---- Supplied records

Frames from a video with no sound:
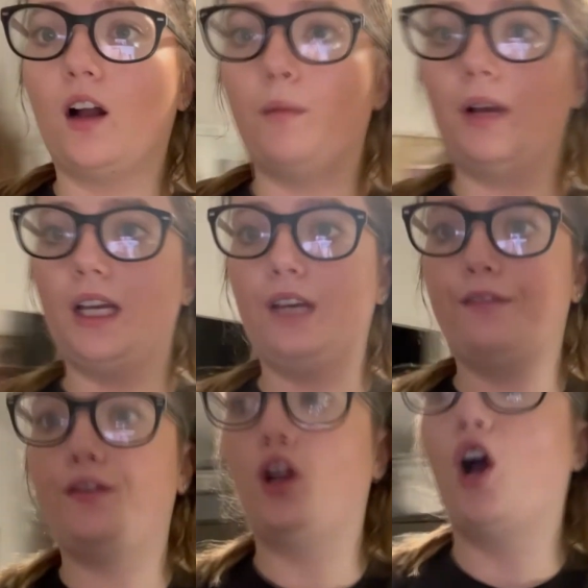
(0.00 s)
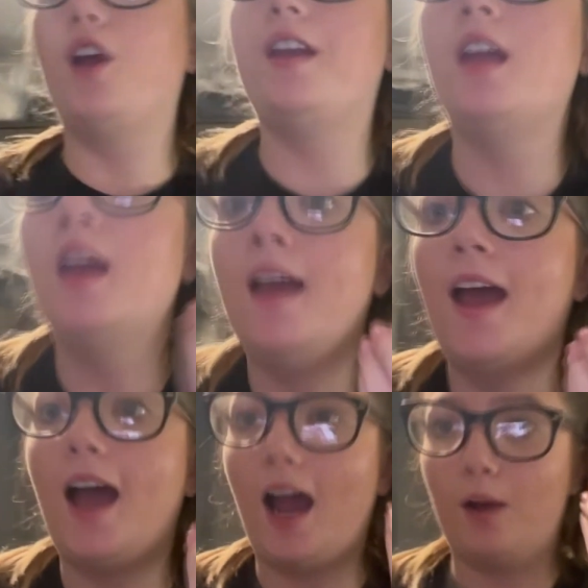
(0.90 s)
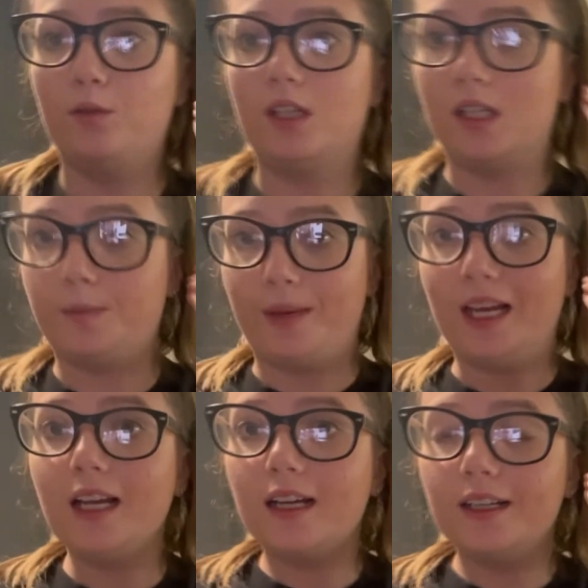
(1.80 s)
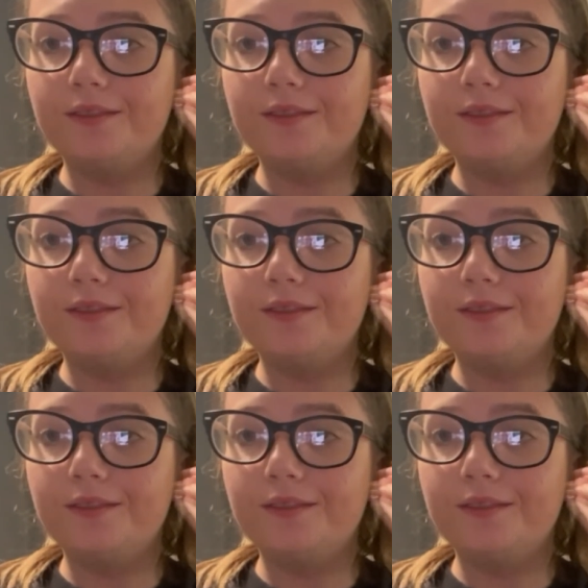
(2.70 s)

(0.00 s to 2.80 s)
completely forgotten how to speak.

--------

Work instructions >>
Pictures stay out of this copy; write out the entries above exactly.

Your response >>
Frames from a video with no sound:
(0.00 s)
(0.90 s)
(1.80 s)
(2.70 s)

(0.00 s to 2.80 s)
completely forgotten how to speak.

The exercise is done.